Using the entries below, write out the line with "(155.15 s to 156.05 s)", the line with "Transcript, with fillers: And", and every line in between, exactly as each is written.

Given information Start Marker

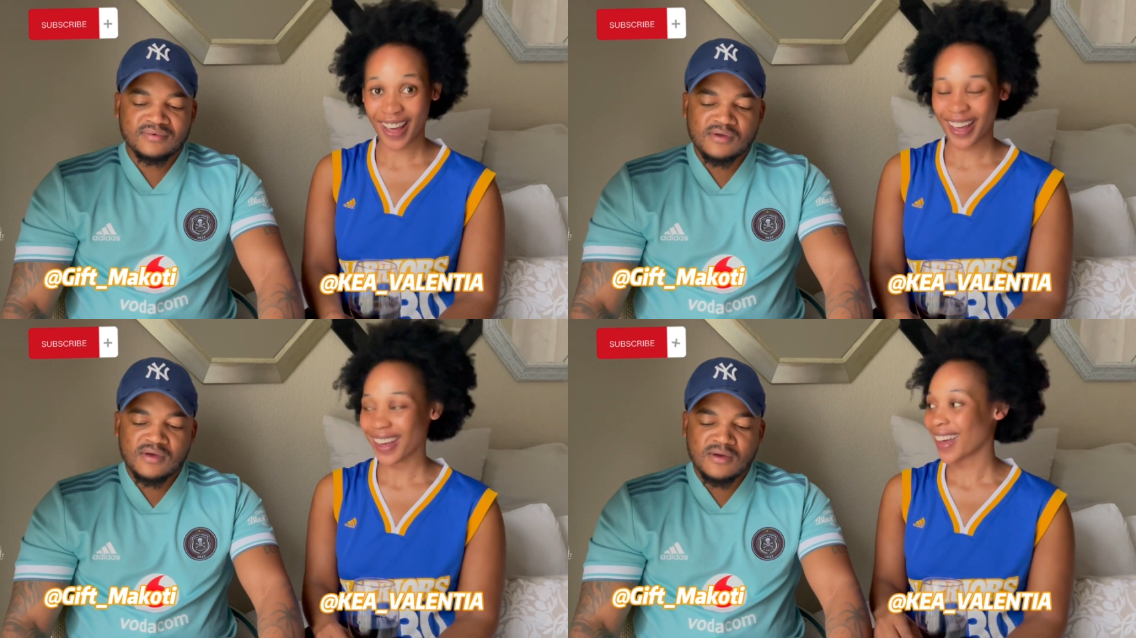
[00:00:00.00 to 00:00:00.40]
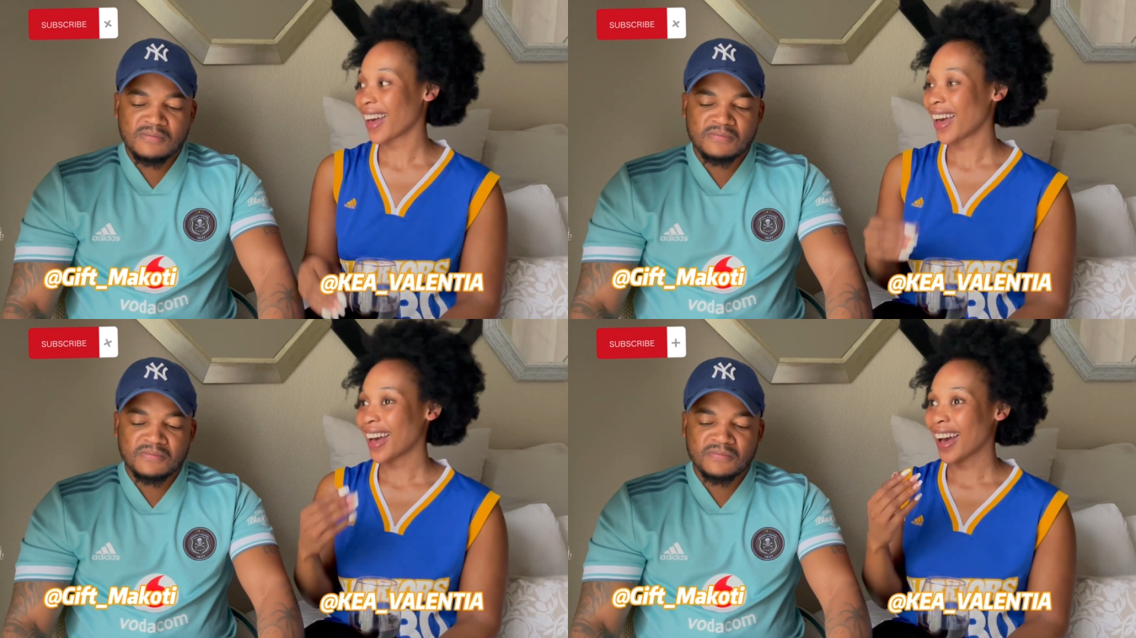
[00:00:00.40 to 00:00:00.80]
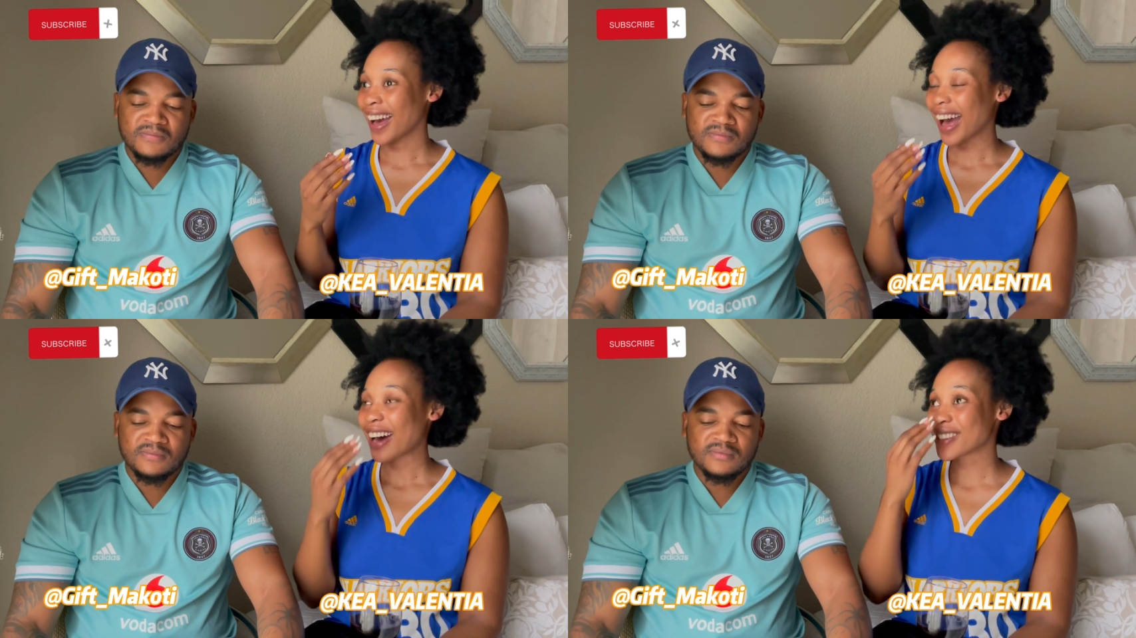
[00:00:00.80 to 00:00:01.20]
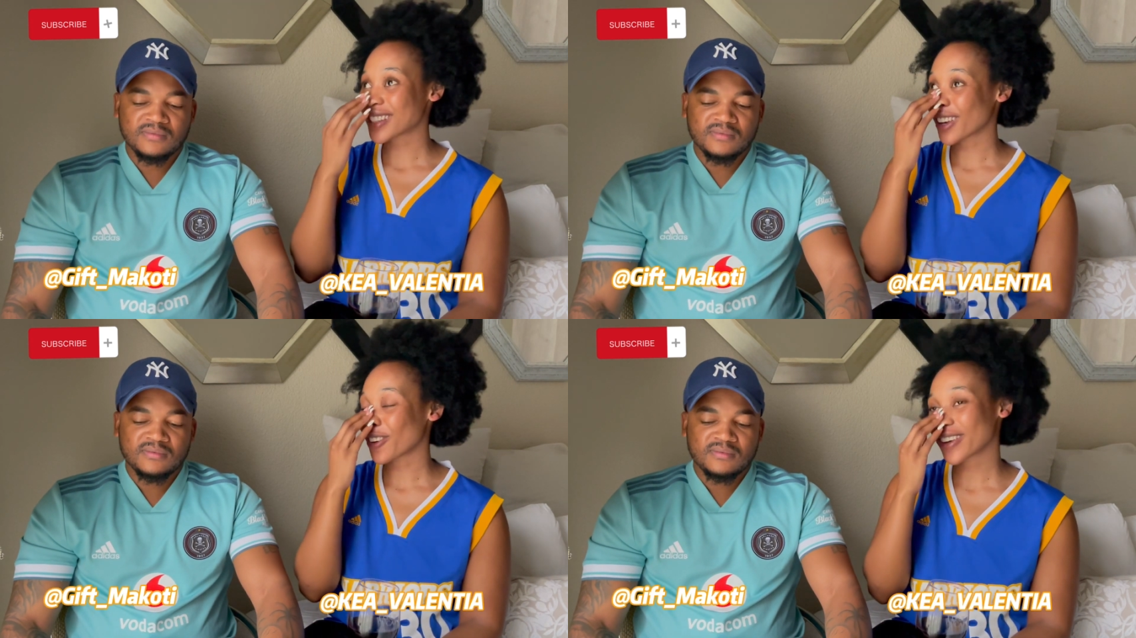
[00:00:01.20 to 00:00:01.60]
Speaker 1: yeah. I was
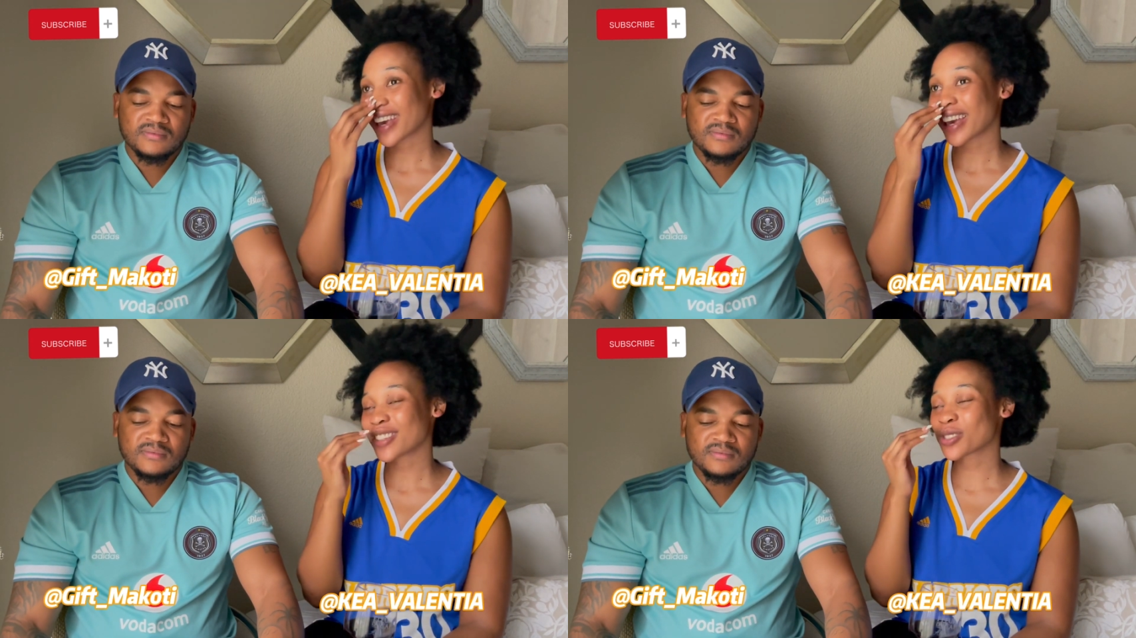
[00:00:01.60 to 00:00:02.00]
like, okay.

Given information End Marker
Given information Start Marker

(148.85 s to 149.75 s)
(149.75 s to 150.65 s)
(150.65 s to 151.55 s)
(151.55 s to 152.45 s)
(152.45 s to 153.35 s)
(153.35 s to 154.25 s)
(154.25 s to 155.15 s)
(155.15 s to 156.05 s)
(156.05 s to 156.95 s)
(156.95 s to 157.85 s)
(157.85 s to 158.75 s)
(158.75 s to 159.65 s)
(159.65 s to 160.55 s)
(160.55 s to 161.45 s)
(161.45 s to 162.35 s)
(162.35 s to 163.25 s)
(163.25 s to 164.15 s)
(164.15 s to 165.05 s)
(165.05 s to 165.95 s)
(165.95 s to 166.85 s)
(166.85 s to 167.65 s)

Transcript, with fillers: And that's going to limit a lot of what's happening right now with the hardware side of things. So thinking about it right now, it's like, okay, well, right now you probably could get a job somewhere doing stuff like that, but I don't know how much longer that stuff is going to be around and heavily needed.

Given information End Marker

Task result ->
(155.15 s to 156.05 s)
(156.05 s to 156.95 s)
(156.95 s to 157.85 s)
(157.85 s to 158.75 s)
(158.75 s to 159.65 s)
(159.65 s to 160.55 s)
(160.55 s to 161.45 s)
(161.45 s to 162.35 s)
(162.35 s to 163.25 s)
(163.25 s to 164.15 s)
(164.15 s to 165.05 s)
(165.05 s to 165.95 s)
(165.95 s to 166.85 s)
(166.85 s to 167.65 s)

Transcript, with fillers: And that's going to limit a lot of what's happening right now with the hardware side of things. So thinking about it right now, it's like, okay, well, right now you probably could get a job somewhere doing stuff like that, but I don't know how much longer that stuff is going to be around and heavily needed.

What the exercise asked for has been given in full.